EXERCISE GOAL: The records must be duplicated exactly, with every picture left out.

Stored data:
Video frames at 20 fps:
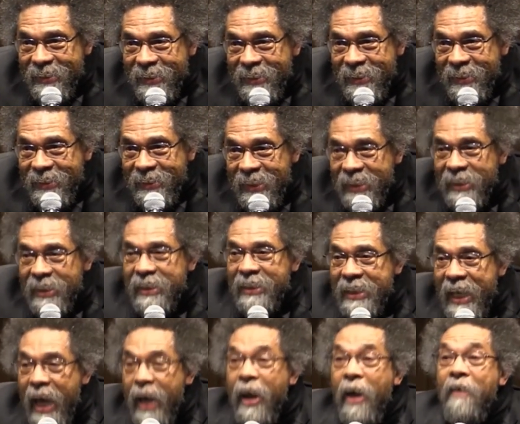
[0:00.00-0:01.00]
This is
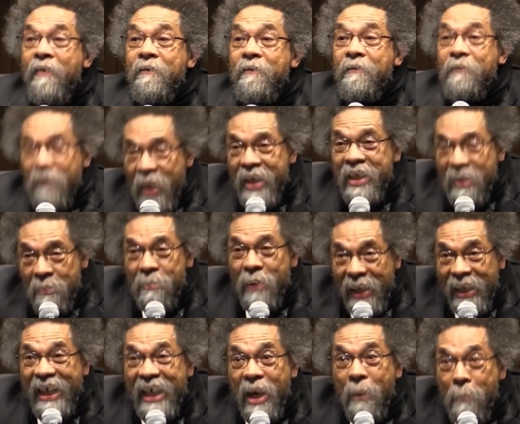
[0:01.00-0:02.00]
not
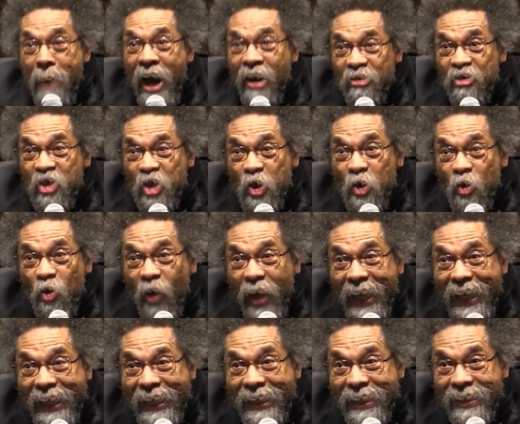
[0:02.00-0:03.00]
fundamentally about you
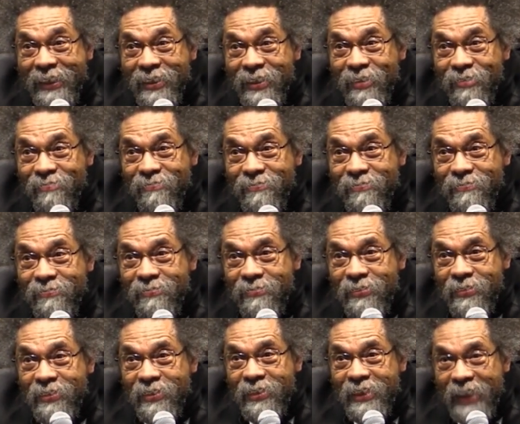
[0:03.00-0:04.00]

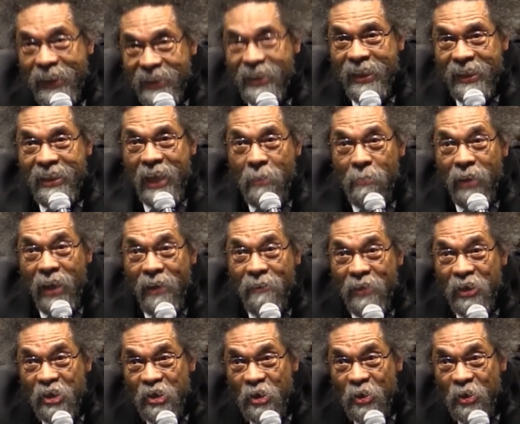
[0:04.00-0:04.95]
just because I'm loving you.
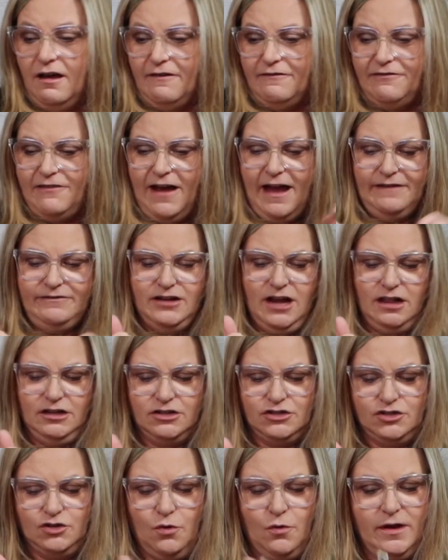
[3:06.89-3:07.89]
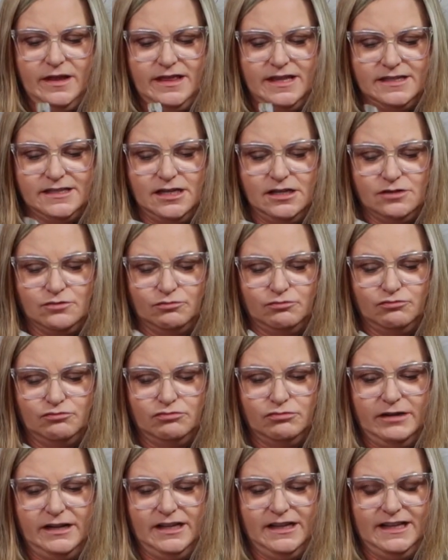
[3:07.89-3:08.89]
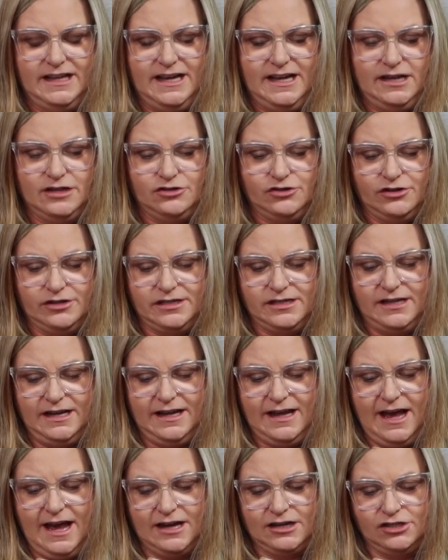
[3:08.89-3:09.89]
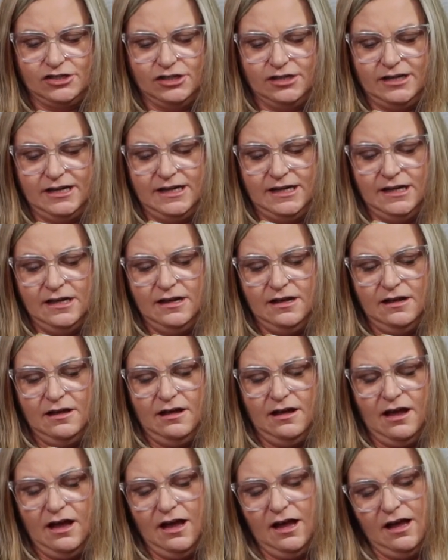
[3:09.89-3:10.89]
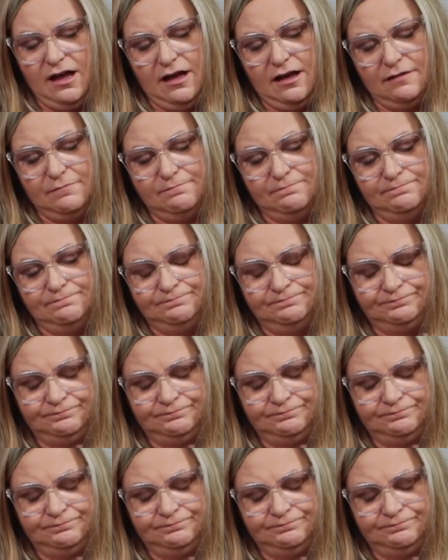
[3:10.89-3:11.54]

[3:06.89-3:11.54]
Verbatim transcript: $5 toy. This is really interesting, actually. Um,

OUTPUT FOR THIS TASK:
Video frames at 20 fps:
[0:00.00-0:01.00]
This is
[0:01.00-0:02.00]
not
[0:02.00-0:03.00]
fundamentally about you
[0:03.00-0:04.00]

[0:04.00-0:04.95]
just because I'm loving you.
[3:06.89-3:07.89]
[3:07.89-3:08.89]
[3:08.89-3:09.89]
[3:09.89-3:10.89]
[3:10.89-3:11.54]

[3:06.89-3:11.54]
Verbatim transcript: $5 toy. This is really interesting, actually. Um,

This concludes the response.